__Provided data__.
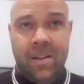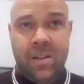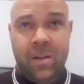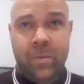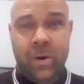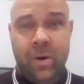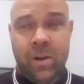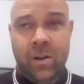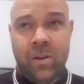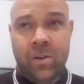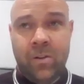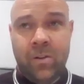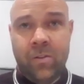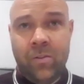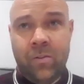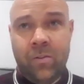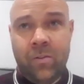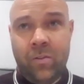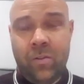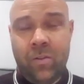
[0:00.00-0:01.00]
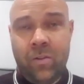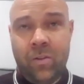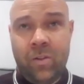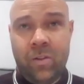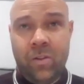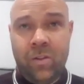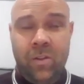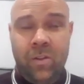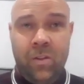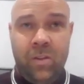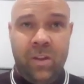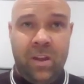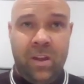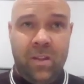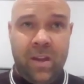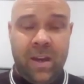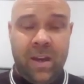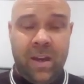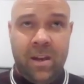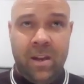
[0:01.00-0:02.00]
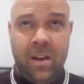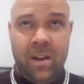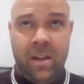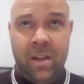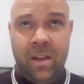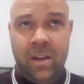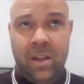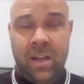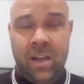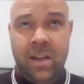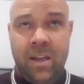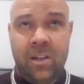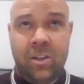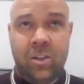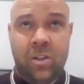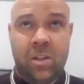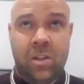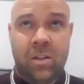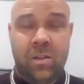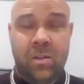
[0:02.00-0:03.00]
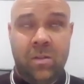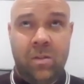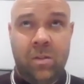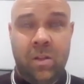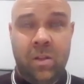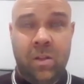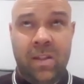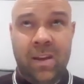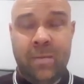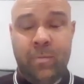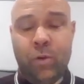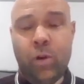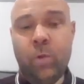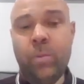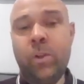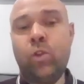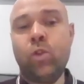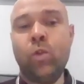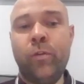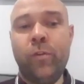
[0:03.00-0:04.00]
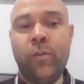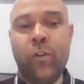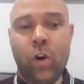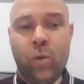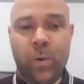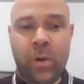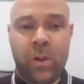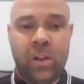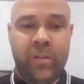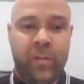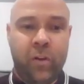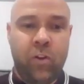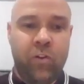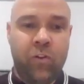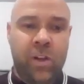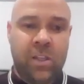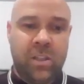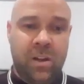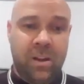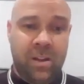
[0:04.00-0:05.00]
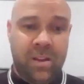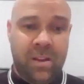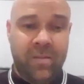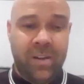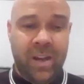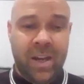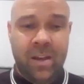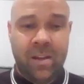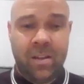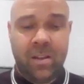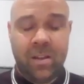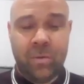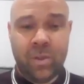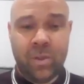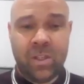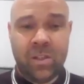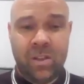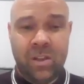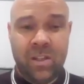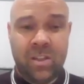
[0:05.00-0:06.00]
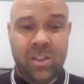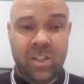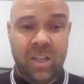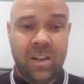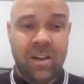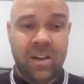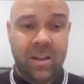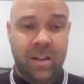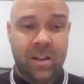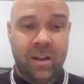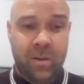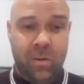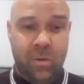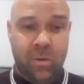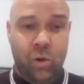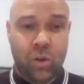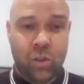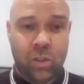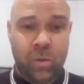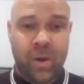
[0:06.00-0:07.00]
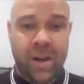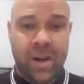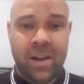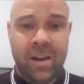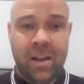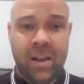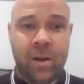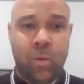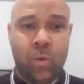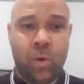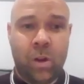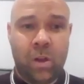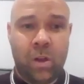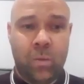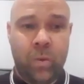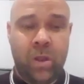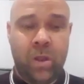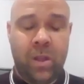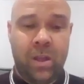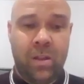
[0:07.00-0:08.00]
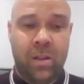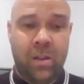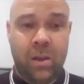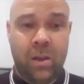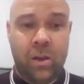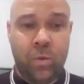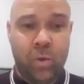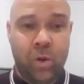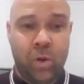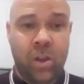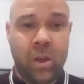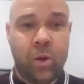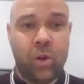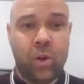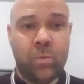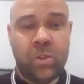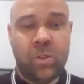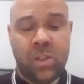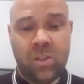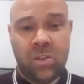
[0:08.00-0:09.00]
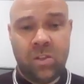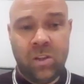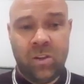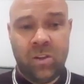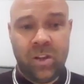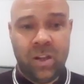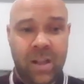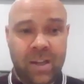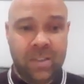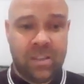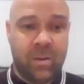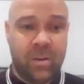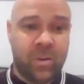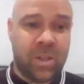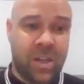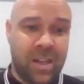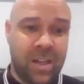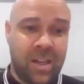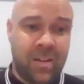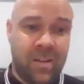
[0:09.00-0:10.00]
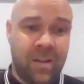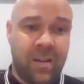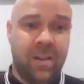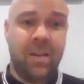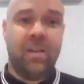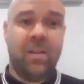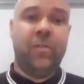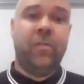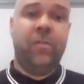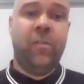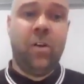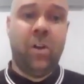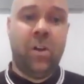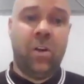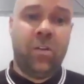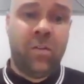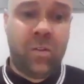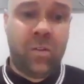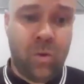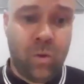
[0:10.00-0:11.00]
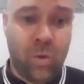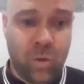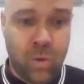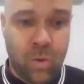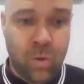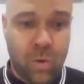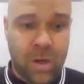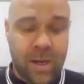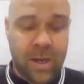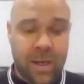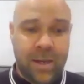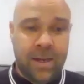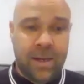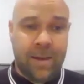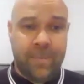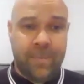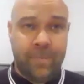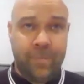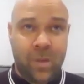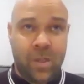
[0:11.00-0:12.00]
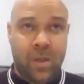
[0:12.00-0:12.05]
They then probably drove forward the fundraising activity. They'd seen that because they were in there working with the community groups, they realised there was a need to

__How to complete this task__. Your answer should hold every record above, printed exactly and free of pictures.

__Final answer__.
[0:00.00-0:01.00]
[0:01.00-0:02.00]
[0:02.00-0:03.00]
[0:03.00-0:04.00]
[0:04.00-0:05.00]
[0:05.00-0:06.00]
[0:06.00-0:07.00]
[0:07.00-0:08.00]
[0:08.00-0:09.00]
[0:09.00-0:10.00]
[0:10.00-0:11.00]
[0:11.00-0:12.00]
[0:12.00-0:12.05]
They then probably drove forward the fundraising activity. They'd seen that because they were in there working with the community groups, they realised there was a need to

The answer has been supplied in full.